Chance becomes a celebrity: invited on talk shows and circulating with the international elite. Everyone sees what they want to see in his pleasant talk. Only Douglas’ doctor, played with intelligent compassion by Richard Dysart, understands the truth about this simple man. His is an important character that can be found in the best of Ashby’s films: the one who truly sees into people. It is Ruth Gordon in Harold and Maude and Beau Bridges in The Landlord. Dysart knows that Chance is not a towering intellectual, but he also understands the people in his orbit and how the truth is something they construct to create their own safety. It’s all chillingly familiar.

During the Q&A for Hal, Dare mentioned that the famous ending was not in the script and made up by Ashby on the set.

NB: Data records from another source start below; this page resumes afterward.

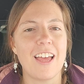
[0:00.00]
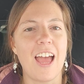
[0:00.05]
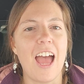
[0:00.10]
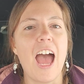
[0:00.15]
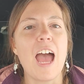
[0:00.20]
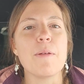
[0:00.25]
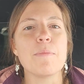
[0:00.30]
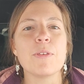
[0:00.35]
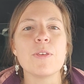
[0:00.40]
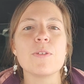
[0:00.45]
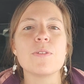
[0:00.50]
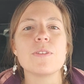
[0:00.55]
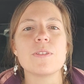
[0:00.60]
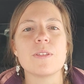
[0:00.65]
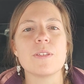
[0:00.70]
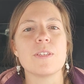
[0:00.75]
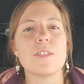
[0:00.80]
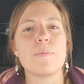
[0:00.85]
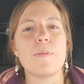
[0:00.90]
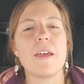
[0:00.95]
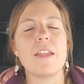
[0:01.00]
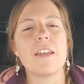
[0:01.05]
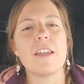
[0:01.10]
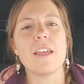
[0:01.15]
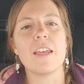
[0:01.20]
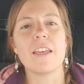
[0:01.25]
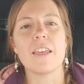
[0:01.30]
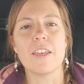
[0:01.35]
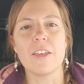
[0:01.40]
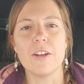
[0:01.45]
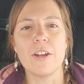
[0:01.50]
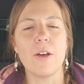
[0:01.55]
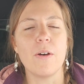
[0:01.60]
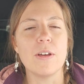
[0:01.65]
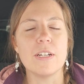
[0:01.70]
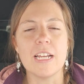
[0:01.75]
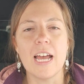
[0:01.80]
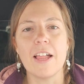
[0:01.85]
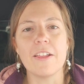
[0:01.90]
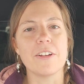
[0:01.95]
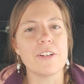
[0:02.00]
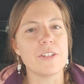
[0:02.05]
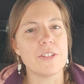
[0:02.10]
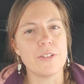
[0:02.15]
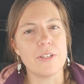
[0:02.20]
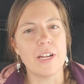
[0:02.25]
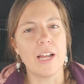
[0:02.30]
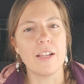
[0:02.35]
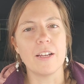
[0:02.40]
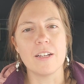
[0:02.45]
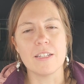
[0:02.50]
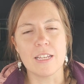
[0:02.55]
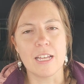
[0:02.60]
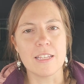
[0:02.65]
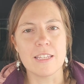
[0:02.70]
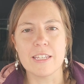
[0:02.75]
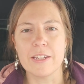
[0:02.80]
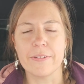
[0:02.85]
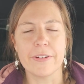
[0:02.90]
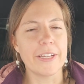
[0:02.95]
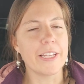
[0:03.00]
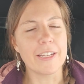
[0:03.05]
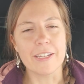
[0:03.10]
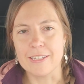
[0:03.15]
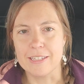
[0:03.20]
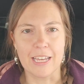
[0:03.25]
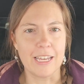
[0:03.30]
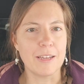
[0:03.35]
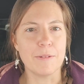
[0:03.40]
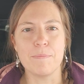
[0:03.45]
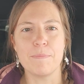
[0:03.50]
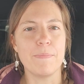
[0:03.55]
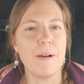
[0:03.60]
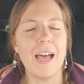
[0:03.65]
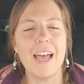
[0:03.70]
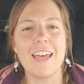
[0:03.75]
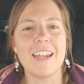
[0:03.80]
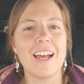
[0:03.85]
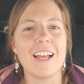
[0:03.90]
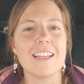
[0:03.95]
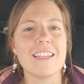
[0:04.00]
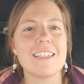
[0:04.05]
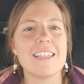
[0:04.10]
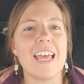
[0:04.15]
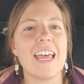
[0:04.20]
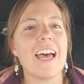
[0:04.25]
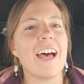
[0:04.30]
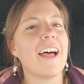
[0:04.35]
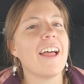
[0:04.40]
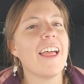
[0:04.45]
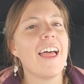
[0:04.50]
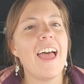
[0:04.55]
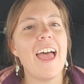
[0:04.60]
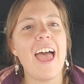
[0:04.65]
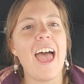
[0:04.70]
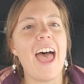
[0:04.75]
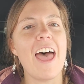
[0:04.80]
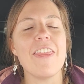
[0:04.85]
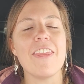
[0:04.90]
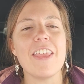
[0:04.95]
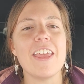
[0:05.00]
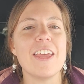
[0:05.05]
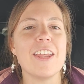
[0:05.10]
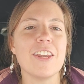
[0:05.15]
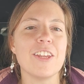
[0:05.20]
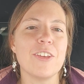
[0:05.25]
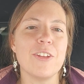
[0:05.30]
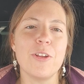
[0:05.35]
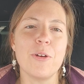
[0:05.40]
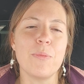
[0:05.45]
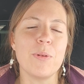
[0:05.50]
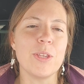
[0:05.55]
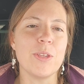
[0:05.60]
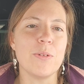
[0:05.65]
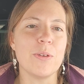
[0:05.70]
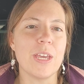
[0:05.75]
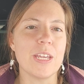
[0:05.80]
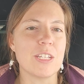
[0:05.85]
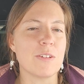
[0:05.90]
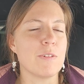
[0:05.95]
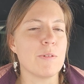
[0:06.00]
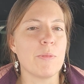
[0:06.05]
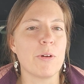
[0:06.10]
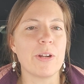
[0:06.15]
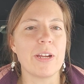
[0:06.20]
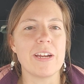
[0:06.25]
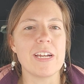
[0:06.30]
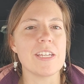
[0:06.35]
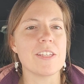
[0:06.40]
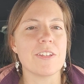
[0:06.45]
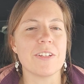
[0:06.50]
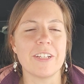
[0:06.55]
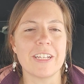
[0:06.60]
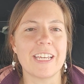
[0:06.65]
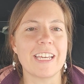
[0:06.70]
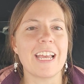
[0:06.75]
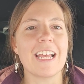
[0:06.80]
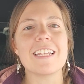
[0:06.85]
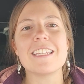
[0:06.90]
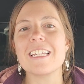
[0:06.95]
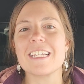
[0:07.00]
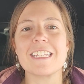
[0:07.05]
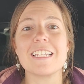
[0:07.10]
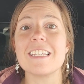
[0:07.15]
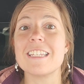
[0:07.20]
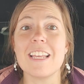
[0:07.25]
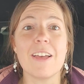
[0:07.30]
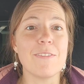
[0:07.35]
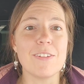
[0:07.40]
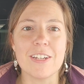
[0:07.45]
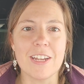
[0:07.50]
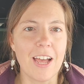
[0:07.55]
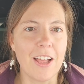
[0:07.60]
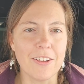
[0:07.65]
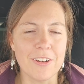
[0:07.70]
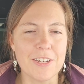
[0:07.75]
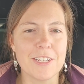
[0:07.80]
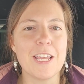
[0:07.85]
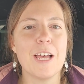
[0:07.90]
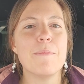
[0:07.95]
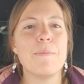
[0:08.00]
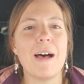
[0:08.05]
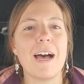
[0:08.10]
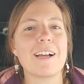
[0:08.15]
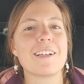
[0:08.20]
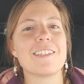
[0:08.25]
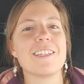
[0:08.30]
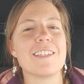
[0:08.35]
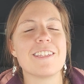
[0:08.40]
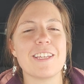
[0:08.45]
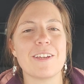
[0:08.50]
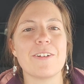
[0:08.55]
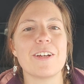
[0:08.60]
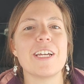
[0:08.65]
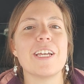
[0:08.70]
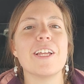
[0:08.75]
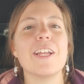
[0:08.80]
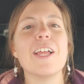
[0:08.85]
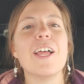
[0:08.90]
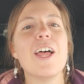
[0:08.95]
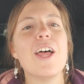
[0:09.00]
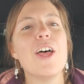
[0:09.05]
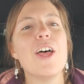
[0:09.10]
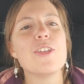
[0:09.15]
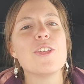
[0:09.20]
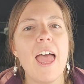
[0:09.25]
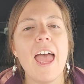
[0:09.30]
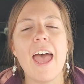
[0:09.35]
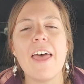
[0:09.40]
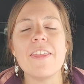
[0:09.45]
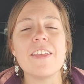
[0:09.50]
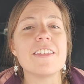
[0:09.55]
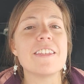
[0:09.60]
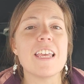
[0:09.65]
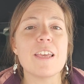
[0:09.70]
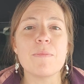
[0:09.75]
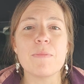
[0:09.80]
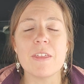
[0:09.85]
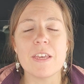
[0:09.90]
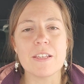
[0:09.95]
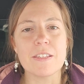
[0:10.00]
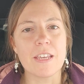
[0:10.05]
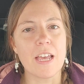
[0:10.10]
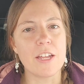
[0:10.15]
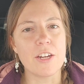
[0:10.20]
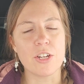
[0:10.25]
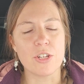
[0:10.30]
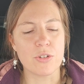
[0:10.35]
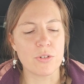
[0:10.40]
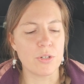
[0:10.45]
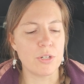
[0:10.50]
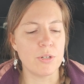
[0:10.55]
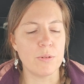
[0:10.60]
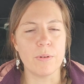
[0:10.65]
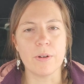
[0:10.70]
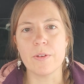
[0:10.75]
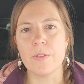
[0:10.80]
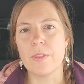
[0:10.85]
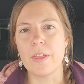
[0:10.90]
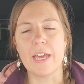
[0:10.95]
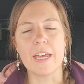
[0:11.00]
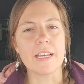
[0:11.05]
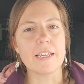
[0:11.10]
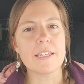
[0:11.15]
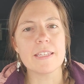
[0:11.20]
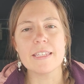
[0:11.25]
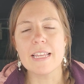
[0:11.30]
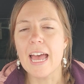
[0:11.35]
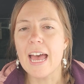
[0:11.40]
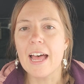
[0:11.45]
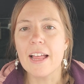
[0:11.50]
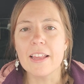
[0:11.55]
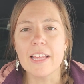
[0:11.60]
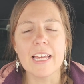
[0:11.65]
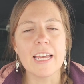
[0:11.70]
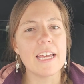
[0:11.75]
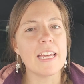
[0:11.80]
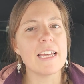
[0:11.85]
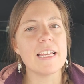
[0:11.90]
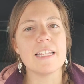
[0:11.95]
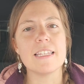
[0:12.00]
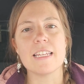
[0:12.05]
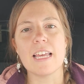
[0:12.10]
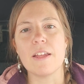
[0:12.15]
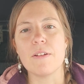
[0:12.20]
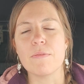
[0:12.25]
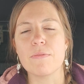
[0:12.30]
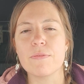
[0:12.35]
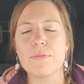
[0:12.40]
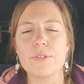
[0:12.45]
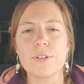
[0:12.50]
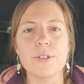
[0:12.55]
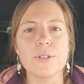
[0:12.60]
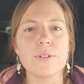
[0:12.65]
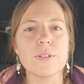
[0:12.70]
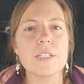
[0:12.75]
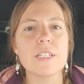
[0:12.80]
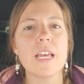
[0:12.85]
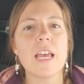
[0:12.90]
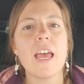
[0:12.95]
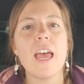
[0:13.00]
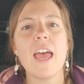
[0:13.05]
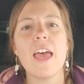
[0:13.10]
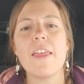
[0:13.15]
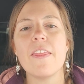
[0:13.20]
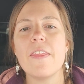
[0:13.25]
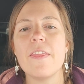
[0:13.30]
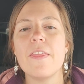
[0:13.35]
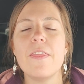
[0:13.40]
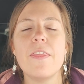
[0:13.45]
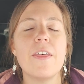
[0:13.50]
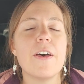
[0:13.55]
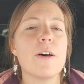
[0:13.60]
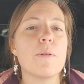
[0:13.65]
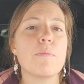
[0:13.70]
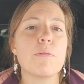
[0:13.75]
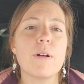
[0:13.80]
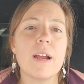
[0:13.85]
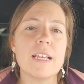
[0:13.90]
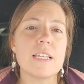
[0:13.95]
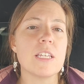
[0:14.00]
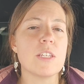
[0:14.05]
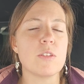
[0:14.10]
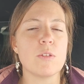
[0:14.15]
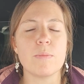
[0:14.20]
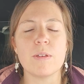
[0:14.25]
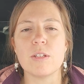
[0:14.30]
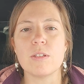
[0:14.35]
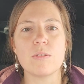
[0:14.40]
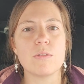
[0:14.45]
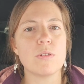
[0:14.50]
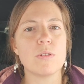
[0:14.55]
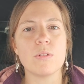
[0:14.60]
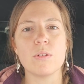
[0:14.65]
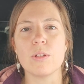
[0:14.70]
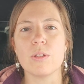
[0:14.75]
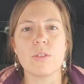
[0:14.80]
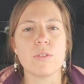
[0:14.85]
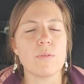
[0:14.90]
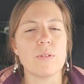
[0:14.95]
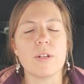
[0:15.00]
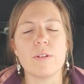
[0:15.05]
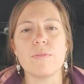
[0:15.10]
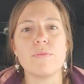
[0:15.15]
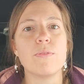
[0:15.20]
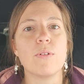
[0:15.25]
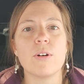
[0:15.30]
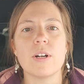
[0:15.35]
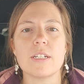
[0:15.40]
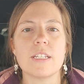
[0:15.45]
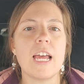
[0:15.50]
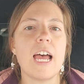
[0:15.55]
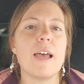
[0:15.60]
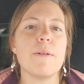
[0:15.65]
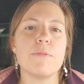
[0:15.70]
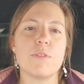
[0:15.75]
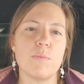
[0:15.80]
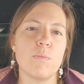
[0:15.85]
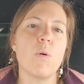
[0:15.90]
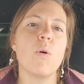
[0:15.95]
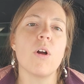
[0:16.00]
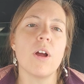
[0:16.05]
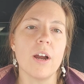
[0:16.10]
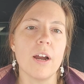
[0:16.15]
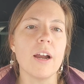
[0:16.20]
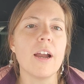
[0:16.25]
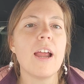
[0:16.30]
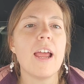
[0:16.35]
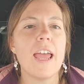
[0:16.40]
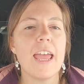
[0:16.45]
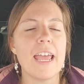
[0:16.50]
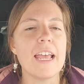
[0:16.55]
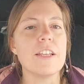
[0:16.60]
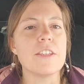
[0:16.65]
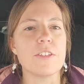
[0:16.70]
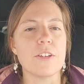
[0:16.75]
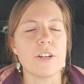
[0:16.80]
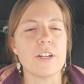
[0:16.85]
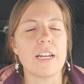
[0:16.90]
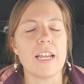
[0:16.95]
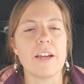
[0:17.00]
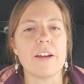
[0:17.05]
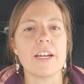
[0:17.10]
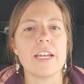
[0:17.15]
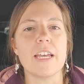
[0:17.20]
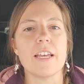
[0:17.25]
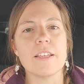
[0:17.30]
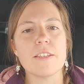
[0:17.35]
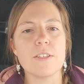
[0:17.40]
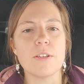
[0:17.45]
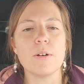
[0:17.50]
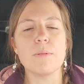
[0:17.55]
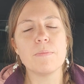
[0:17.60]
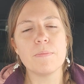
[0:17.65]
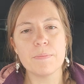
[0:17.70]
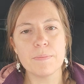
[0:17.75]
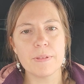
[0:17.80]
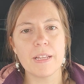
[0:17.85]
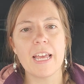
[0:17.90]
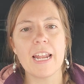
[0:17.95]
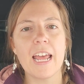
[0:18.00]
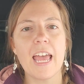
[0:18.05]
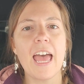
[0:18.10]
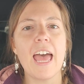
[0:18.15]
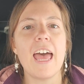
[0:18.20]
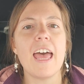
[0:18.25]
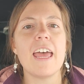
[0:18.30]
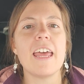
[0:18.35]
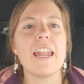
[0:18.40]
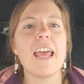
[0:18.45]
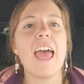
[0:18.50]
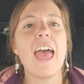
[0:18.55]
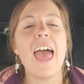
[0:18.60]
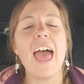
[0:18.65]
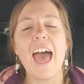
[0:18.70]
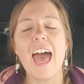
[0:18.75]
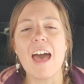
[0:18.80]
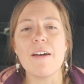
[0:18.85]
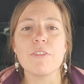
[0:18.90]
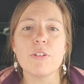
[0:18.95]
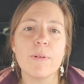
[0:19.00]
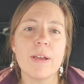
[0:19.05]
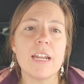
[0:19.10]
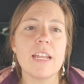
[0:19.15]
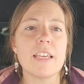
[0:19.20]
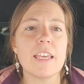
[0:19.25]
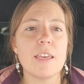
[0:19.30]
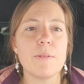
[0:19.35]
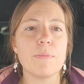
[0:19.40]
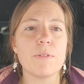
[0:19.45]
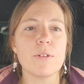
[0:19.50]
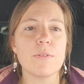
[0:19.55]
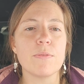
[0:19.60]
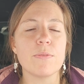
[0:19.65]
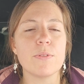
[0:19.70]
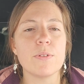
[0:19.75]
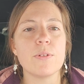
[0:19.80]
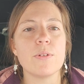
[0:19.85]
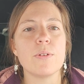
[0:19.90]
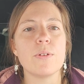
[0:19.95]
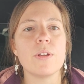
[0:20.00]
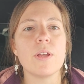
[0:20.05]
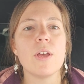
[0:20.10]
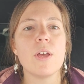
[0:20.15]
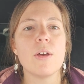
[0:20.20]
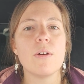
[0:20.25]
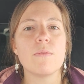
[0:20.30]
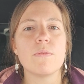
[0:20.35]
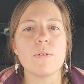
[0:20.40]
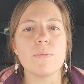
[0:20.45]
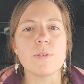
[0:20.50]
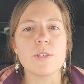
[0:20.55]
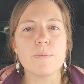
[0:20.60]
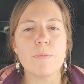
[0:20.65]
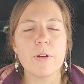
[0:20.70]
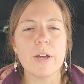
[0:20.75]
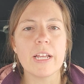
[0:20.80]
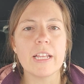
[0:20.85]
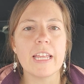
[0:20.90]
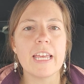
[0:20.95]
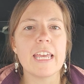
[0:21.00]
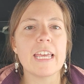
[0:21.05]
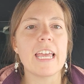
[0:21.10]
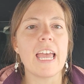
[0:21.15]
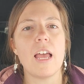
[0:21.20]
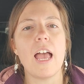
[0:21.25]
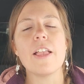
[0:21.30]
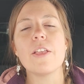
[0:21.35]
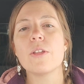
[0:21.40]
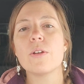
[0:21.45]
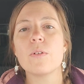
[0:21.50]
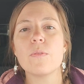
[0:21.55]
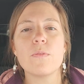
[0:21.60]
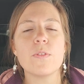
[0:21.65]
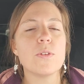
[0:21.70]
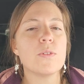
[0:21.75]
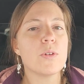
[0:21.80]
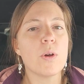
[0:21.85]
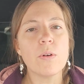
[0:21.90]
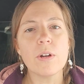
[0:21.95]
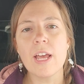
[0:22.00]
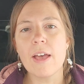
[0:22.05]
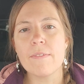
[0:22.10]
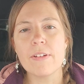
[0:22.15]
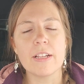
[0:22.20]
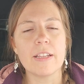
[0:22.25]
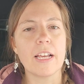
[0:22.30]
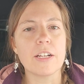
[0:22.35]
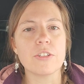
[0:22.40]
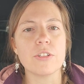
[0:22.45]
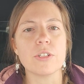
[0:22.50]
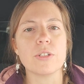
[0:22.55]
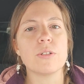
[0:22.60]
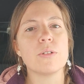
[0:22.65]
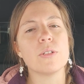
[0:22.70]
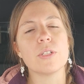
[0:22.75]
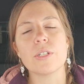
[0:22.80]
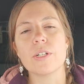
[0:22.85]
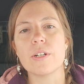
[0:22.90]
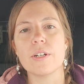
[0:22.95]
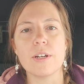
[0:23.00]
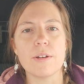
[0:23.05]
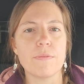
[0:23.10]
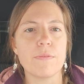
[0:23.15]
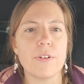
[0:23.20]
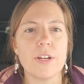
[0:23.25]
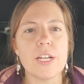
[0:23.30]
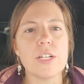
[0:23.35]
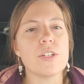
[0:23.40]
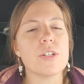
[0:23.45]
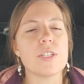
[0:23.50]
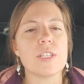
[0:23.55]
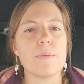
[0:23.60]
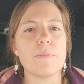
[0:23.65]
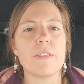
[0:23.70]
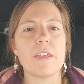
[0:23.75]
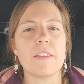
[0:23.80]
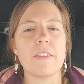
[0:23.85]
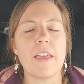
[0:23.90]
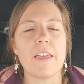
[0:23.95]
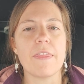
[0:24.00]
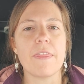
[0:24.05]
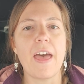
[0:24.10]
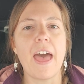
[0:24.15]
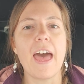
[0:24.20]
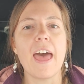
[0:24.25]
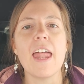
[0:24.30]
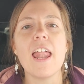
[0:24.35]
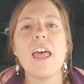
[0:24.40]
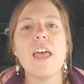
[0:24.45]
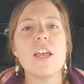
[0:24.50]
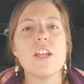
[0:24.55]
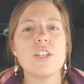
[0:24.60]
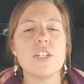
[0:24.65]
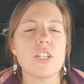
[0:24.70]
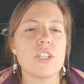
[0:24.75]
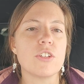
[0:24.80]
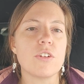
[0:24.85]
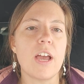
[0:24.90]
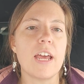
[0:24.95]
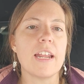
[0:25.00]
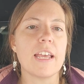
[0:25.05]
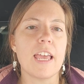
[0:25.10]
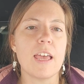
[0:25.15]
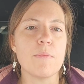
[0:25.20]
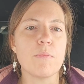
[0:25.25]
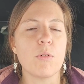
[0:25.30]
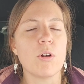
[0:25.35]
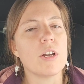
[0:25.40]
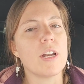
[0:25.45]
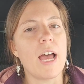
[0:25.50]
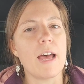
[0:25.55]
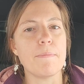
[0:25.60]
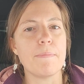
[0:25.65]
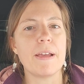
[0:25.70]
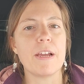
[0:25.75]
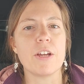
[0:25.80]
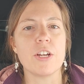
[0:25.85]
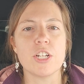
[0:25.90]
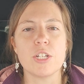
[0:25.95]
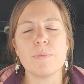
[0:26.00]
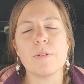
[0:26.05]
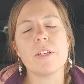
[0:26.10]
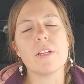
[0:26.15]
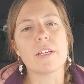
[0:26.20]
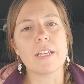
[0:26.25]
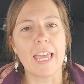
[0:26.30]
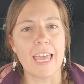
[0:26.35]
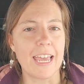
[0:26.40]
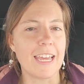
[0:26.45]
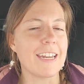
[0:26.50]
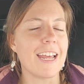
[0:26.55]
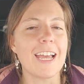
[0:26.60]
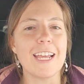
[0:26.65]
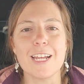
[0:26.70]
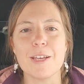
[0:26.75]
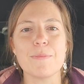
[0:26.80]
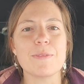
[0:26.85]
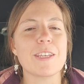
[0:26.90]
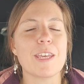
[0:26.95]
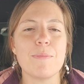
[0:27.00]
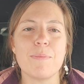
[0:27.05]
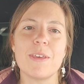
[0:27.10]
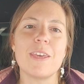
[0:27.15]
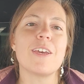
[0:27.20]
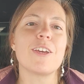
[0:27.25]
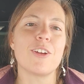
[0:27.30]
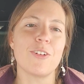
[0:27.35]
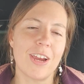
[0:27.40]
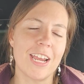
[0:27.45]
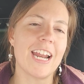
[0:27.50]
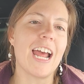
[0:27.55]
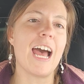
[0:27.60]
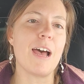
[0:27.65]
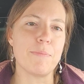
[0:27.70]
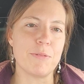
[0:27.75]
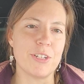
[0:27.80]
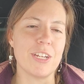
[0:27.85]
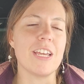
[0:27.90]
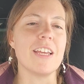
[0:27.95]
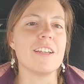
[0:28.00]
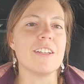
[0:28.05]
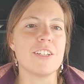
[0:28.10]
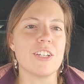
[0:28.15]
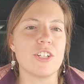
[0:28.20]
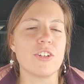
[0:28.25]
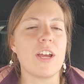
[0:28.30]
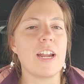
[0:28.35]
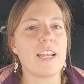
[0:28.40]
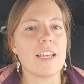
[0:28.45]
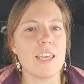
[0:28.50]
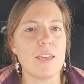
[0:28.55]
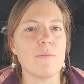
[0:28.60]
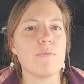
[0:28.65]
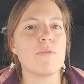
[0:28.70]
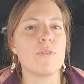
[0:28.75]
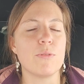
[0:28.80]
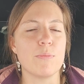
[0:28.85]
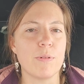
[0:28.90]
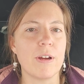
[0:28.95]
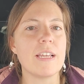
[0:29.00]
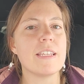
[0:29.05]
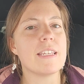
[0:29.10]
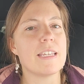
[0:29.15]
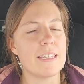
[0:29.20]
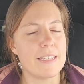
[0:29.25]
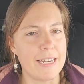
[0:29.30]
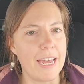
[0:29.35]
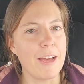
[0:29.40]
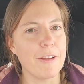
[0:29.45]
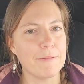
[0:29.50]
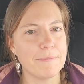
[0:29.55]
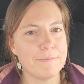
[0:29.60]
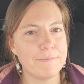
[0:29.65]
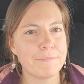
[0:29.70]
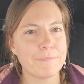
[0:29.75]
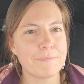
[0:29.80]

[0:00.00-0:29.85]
I'm used to spending, $1 to $2 on cereal because I buy it on sale. And then, when you get to remote areas, you're looking at $6 to $7 a box of cereal. And the same thing's kind of true with like salads and fruit. The prices will be 2 to 3 to 4 times more in certain areas. So plan ahead, have a way to keep your food from spoiling. And if you don't have an electric cooler or a fridge or something like that, just try to get more non-perishable canned items can be a great option to try to keep food prices down.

Making that unusual scene happen depended on winning over the on-set spy Lorimar had put on the director. He told an amusing anecdote about how the director convinced the young man that he didn’t want to be responsible for blocking this remarkable shot. I hope that he realizes how important his cooperation was for film history.

Hal screens again at The 44th Seattle International Film Festival on Sunday, 6/3, 12:30pm at the SIFF Cinema Uptown.